7. Is the returns in ULIP guaranteed? Its a common practise to sell ULIPS on the premise of a product delivering very high guaranteed returns. Truth is that ULIPS are market linked products and the returns are not fixed or guaranteed ever. They may deliver higher returns but that's not guaranteed and depends totally on the way market behaves. If your agents tells you anything other than this, you are stuck with a bad lemon.
8.What are the charges deductible from my premium under this plan? Insurance plans are known to have very high upfront charges which are deducted from the premium paid by the customers. These charges can be upto 30-40% in case of ULIPs and can upto 60-70% of the first year premium in case of endowment plans. You must ask your agent about this. A good agent will come clean on this while a bad one will try and give you a vague answer.
9.What is your commission in this? Well this might seem little impolite to you , but, trust me there is nothing wrong in asking your agent this question because its common knowledge that they work on commission basis. Agents make about 30% of the first year premium paid by you as commission on sale of endowment plans while for ULIPs and term plan its lesser. They get lowest for term plans .

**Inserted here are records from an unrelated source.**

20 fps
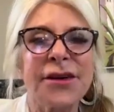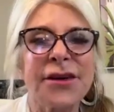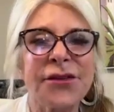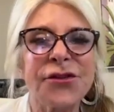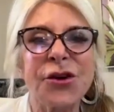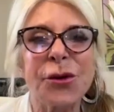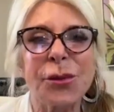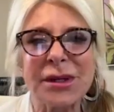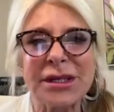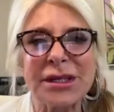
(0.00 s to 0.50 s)

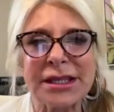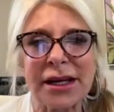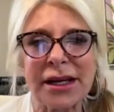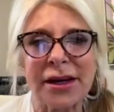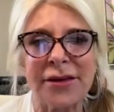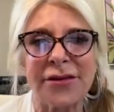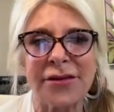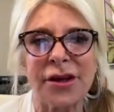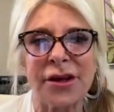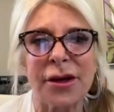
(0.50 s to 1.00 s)

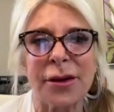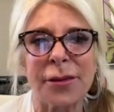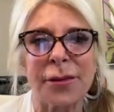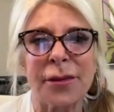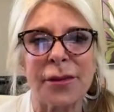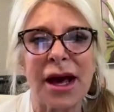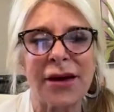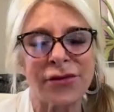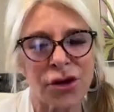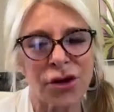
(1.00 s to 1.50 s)
50% of
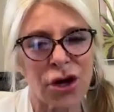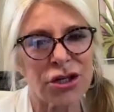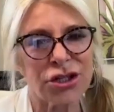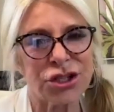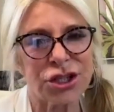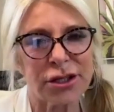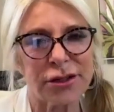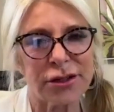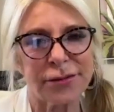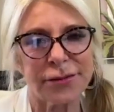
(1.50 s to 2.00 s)
them have
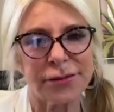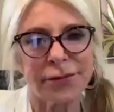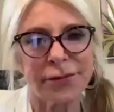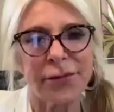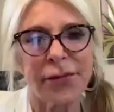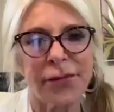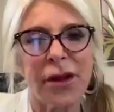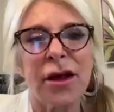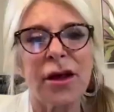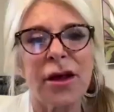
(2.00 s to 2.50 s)
nausea,
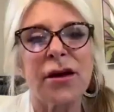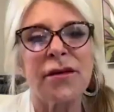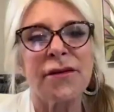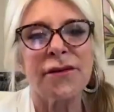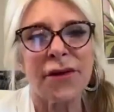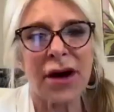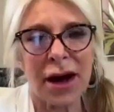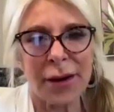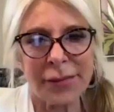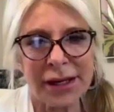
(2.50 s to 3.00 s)

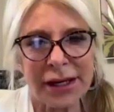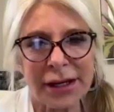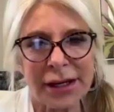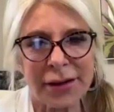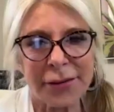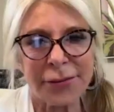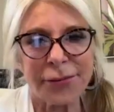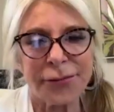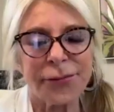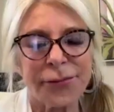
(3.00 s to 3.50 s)

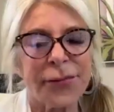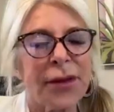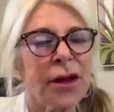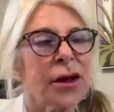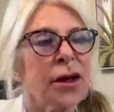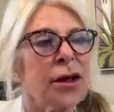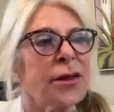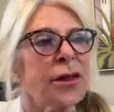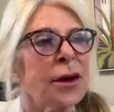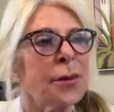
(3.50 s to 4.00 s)
vomiting.
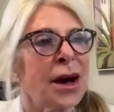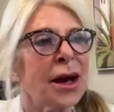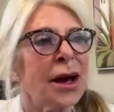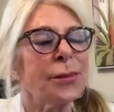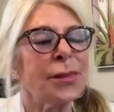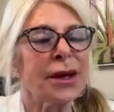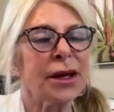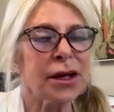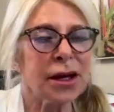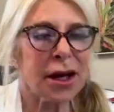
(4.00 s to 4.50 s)
They
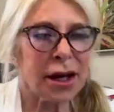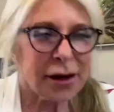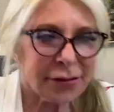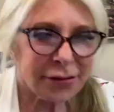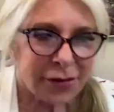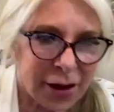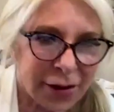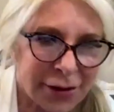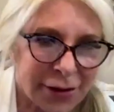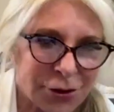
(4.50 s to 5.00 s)
might be kind of
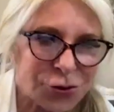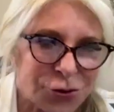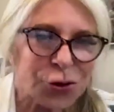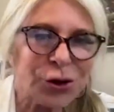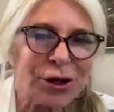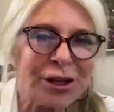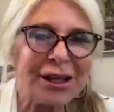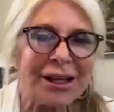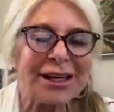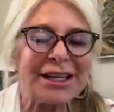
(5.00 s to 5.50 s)
on the
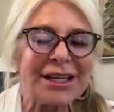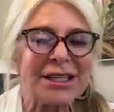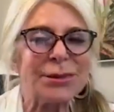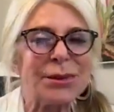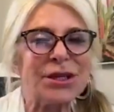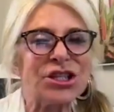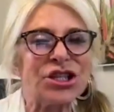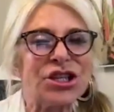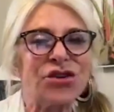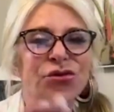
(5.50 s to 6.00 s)
toilet,
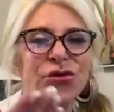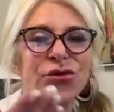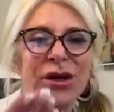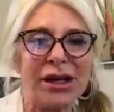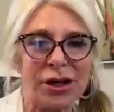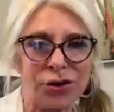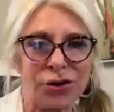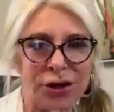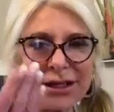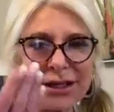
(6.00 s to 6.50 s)
especially if we
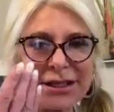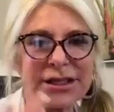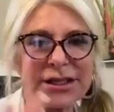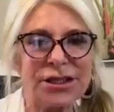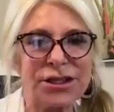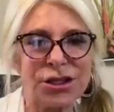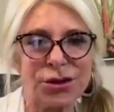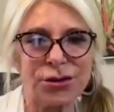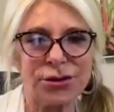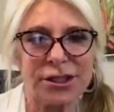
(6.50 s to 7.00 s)
increase the
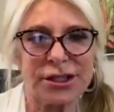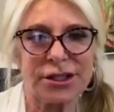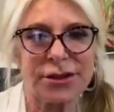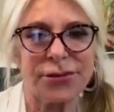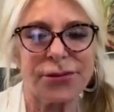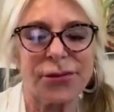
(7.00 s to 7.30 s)
dose.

10. Why should I buy from you? Last but not the least, ask him to list down reasons why you should buy it from him. A good agent might try and differentiate himself on the basis of his impeccable service delivery record etc. Also it will allow him to tell things which he might not have been able to tell you which could be beneficial for you.
So if you ask these 10 questions to your insurance agent, I am sure that chances of him selling you a ill suited product will be very slim. These are simple questions which all us can use easily to avoid being duped by the insurance cheats out there whose only aim is to make big commissions at clients expense.